An interesting weak man argument

Jonah Goldberg has a nice piece over at National Review Online about the way the recently upheld Affordable Care Act has been received at National Public Radio.  He picks out Julie Rovner's question about whether there are really any losers in the decision.  She eventually concludes that there aren't any.  Goldberg can't hold himself back:

It is an interesting perspective given that this is arguably the most controversial law in our lifetimes. It nearly sparked a constitutional crisis, helped cause the Democrats to lose their majority in the House, and, despite herculean efforts by the president to “sell” the law . . .  And yet, according to Rovner, the law creates only winners if properly implemented. Why on earth are its opponents so stupid?  For the record, there are losers under Obamacare. Here’s a short list: ….

He then goes on with your expected list (taxpayers…it's a tax, you see, Catholics who see part of the law as subsidizing condom use, and people at the bottom of the slippery slope of medication rationing).  This, so far, isn't what's good about Goldberg's column.  In fact, so far, it's just his usual schlocky version of what a dumb person would think a smart person would say about the issue and about the opposition.  But then he surprises:

Obamacare defenders have responses to these objections, and critics have responses to those responses. Still: Serious people do believe that the law creates — or just might create — losers, a fact Rovner might have mentioned.

I don’t mean to pick on Rovner. Her views on Obamacare don’t strike me as exceptional so much as typical — typical of a liberal Washington establishment that still seems incapable of grasping what the fuss is about.

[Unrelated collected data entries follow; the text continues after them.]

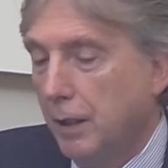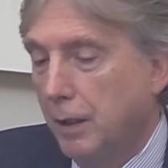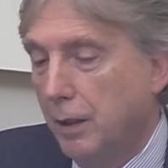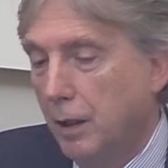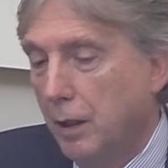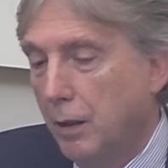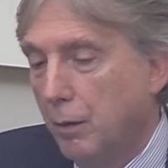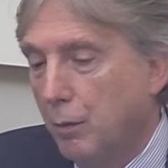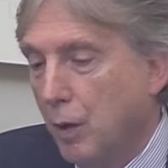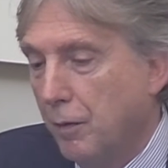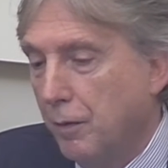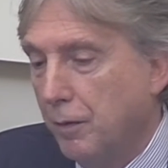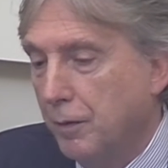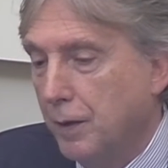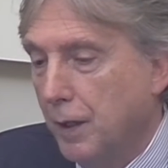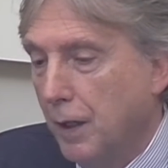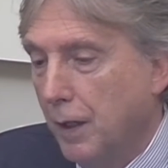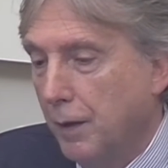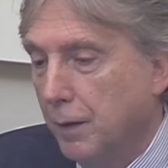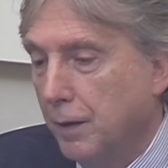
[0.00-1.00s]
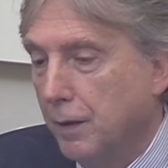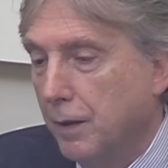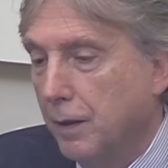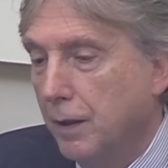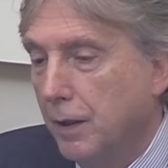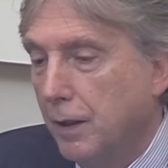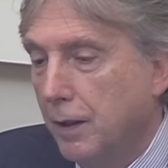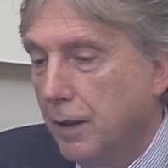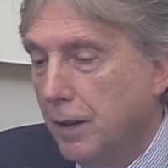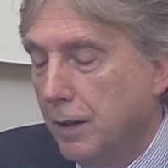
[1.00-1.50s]
where we've done
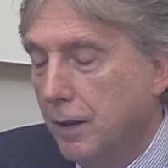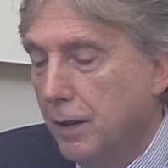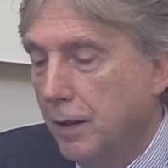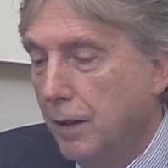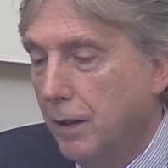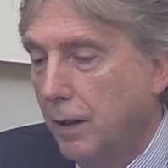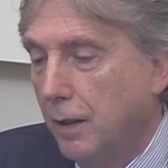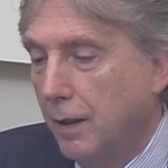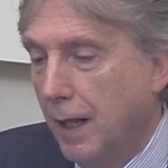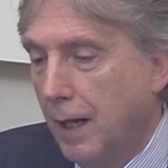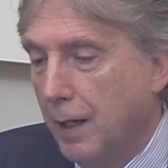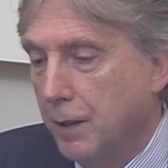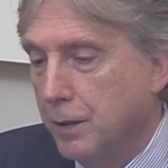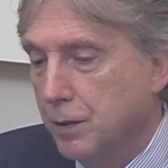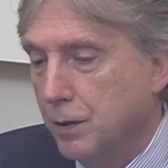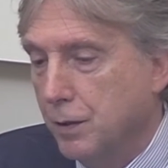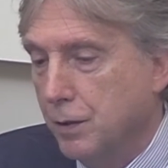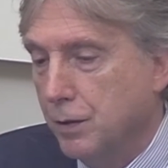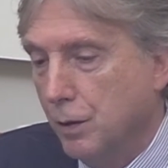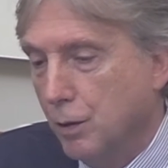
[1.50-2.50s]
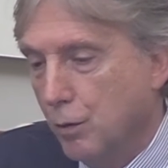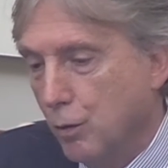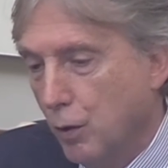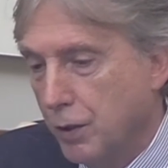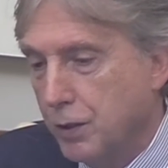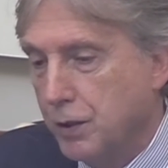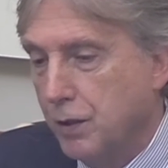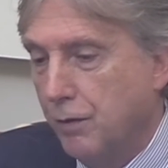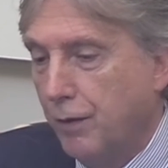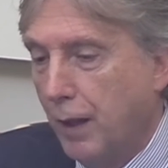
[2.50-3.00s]
analysis
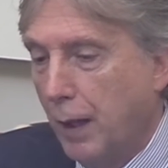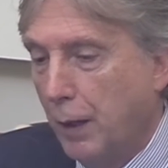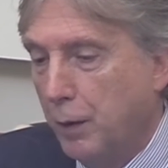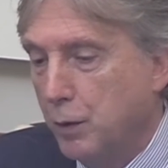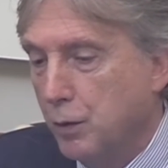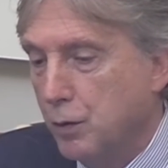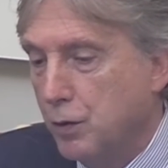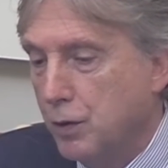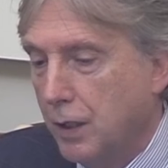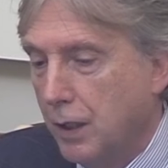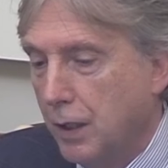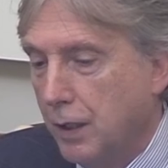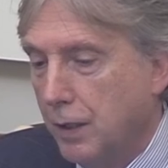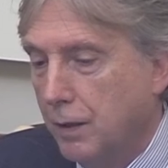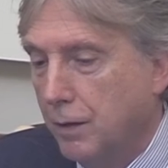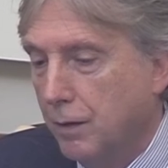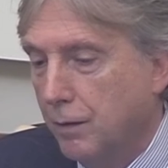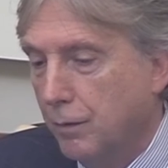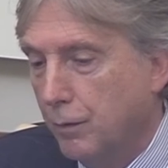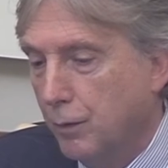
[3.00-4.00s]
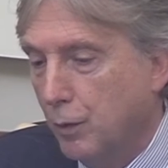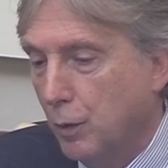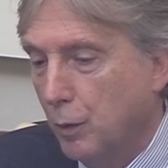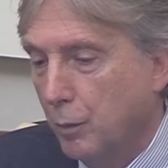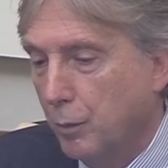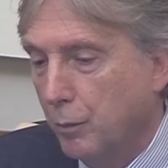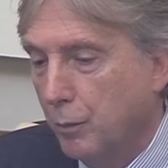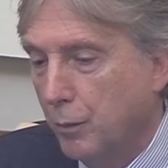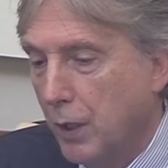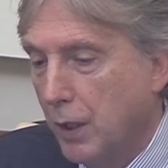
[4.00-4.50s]
across the value chain
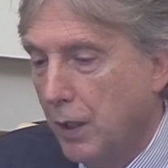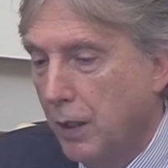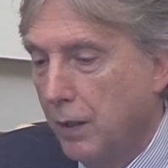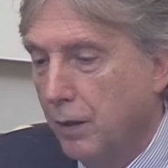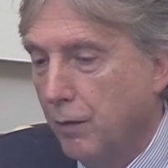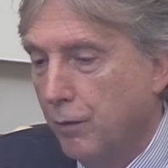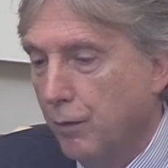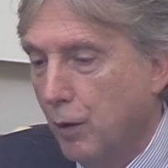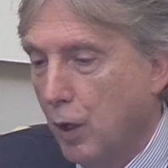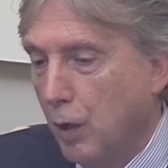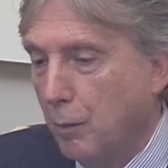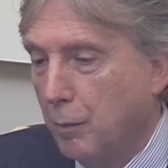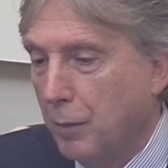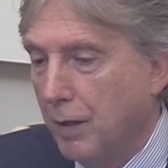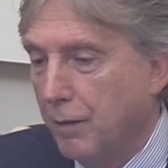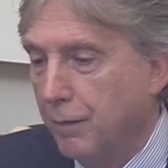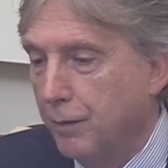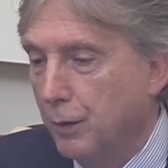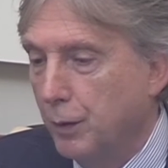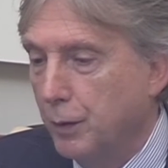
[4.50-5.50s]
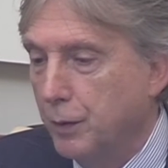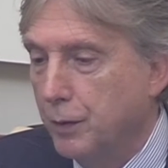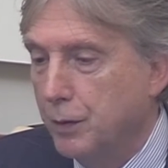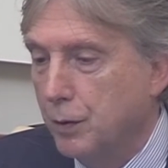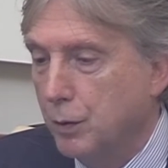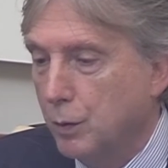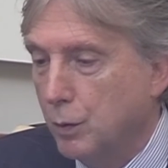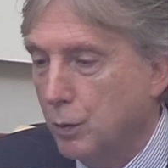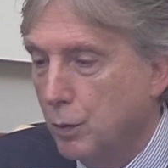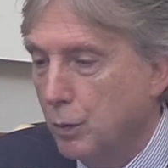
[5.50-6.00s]
from the farm level
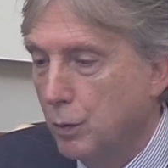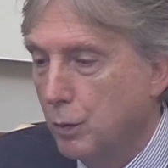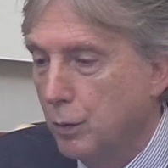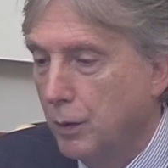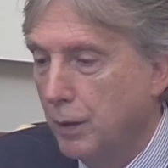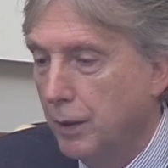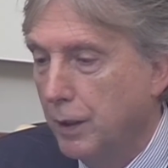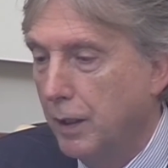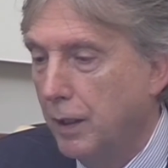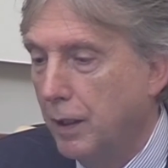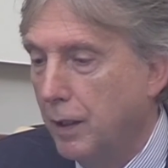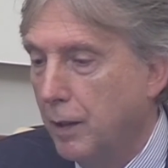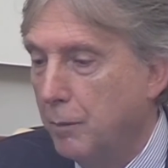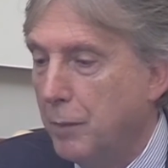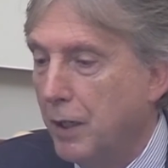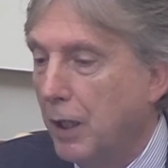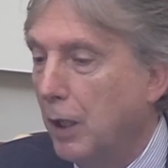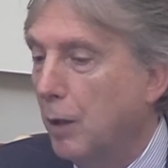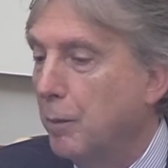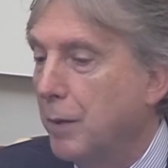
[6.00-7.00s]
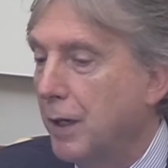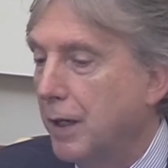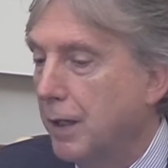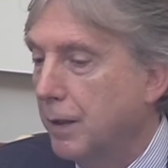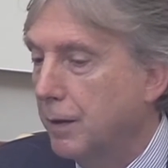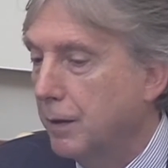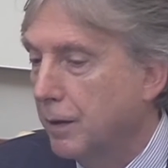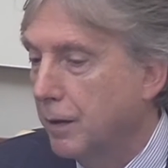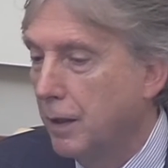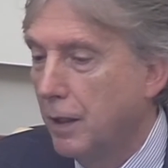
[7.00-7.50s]
to
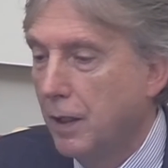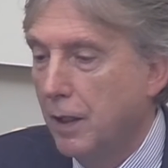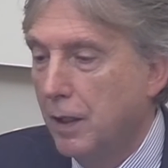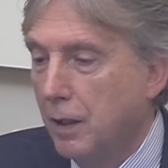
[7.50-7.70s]
middlemen,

This is nice, except for his saying that he doesn't mean to 'pick on' Rovner.  That, of course, is ridiculous — he's making an example of her. That's not wrong, nor is it worth making a big deal about not doing it.   Rather, what's nice is that Goldberg sees that this isn't the best the other side can do in the debate, but that it's typical of what the other side does in the debate.  That's a good observation, one that shows some real self-awareness and also dialectical sensitivity.  You have to disabuse your audience of the bad but widely made arguments before you can get to the good but infrequently given arguments. 

 

 

 
 

Who said philosophy was worthless?

Former 13-year old conservative firebrand Jonathan Krohn has had a change of mind, chalks it up to philosophy.  Here's his explanation:

Krohn is bucking the received wisdom that people become more conservative as they get older, a shift he attributes partly to philosophy.

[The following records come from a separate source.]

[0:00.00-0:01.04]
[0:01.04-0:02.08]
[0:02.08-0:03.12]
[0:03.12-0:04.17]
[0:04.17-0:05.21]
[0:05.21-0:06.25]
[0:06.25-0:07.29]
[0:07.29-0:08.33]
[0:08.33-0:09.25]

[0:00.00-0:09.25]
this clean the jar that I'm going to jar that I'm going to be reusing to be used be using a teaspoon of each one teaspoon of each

“I started reflecting on a lot of what I wrote, just thinking about what I had said and what I had done and started reading a lot of other stuff, and not just political stuff,” Krohn said. “I started getting into philosophy — Nietzsche, Wittgenstein, Kant and lots of other German philosophers. And then into present philosophers — Saul Kripke, David Chalmers. It was really reading philosophy that didn’t have anything to do with politics that gave me a breather and made me realize that a lot of what I said was ideological blather that really wasn’t meaningful. It wasn’t me thinking. It was just me saying things I had heard so long from people I thought were interesting and just came to believe for some reason, without really understanding it. I understood it enough to talk about it but not really enough to have a conversation about it.”

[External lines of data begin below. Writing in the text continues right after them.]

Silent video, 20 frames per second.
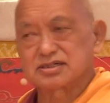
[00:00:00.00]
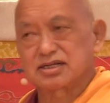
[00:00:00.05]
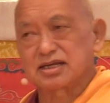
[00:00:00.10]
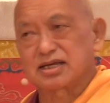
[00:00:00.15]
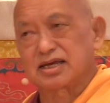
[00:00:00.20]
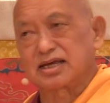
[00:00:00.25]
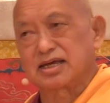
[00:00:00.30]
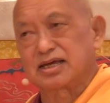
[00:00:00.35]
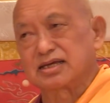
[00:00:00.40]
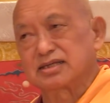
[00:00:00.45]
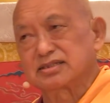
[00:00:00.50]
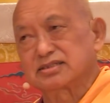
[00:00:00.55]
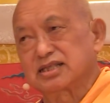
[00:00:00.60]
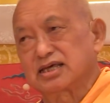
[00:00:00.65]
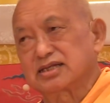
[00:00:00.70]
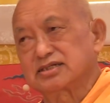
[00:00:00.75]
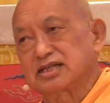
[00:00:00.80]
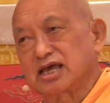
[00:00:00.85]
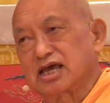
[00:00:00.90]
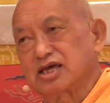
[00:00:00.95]

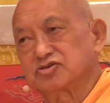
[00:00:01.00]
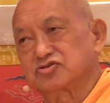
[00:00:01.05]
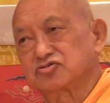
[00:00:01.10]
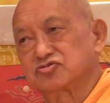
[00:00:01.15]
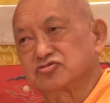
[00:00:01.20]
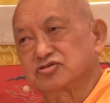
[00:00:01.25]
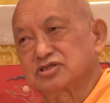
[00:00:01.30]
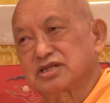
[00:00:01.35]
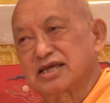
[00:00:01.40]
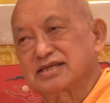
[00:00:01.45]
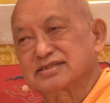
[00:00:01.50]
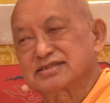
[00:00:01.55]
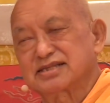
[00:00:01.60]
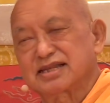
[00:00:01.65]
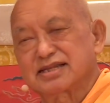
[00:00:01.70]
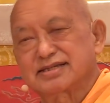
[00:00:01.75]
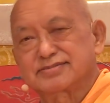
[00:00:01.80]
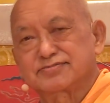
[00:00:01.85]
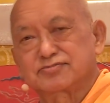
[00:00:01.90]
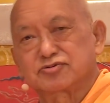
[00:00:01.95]
that I should translate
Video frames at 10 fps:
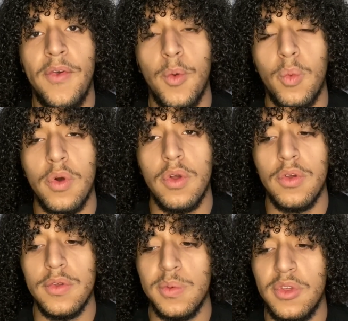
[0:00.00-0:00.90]

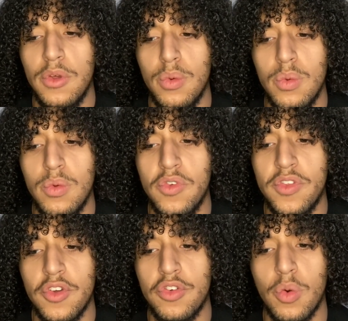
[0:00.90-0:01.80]
We'll use
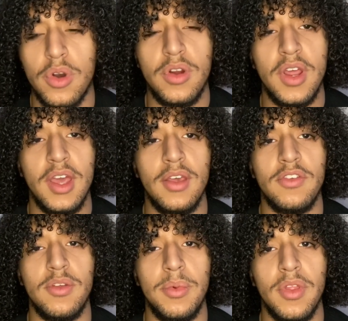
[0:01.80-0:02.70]
the shorter
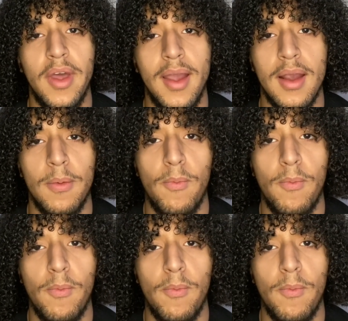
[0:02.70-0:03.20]
days to be like,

My favorite line: "enough to talk about it but not really enough to have a conversation about it." 

Via Leiter.

Some discussion of this and the Texas GOP's crusade against critical thinking here.

Adventures in false dilemmas

Here's the title of Howard Rich's post at American Spectator.

Barack Obama: Socialist or Nouveau Fascist?

Rich argues that Socialism isn't quite right about Obama's policies, as he does let many who have done well keep their spoils.  So it's fascism.  But the fascism label, Rich concedes, "isn't perfect".  That's why he calls it Nouveau Fascism. You see… when the term doesn't work, just call it a new version of that!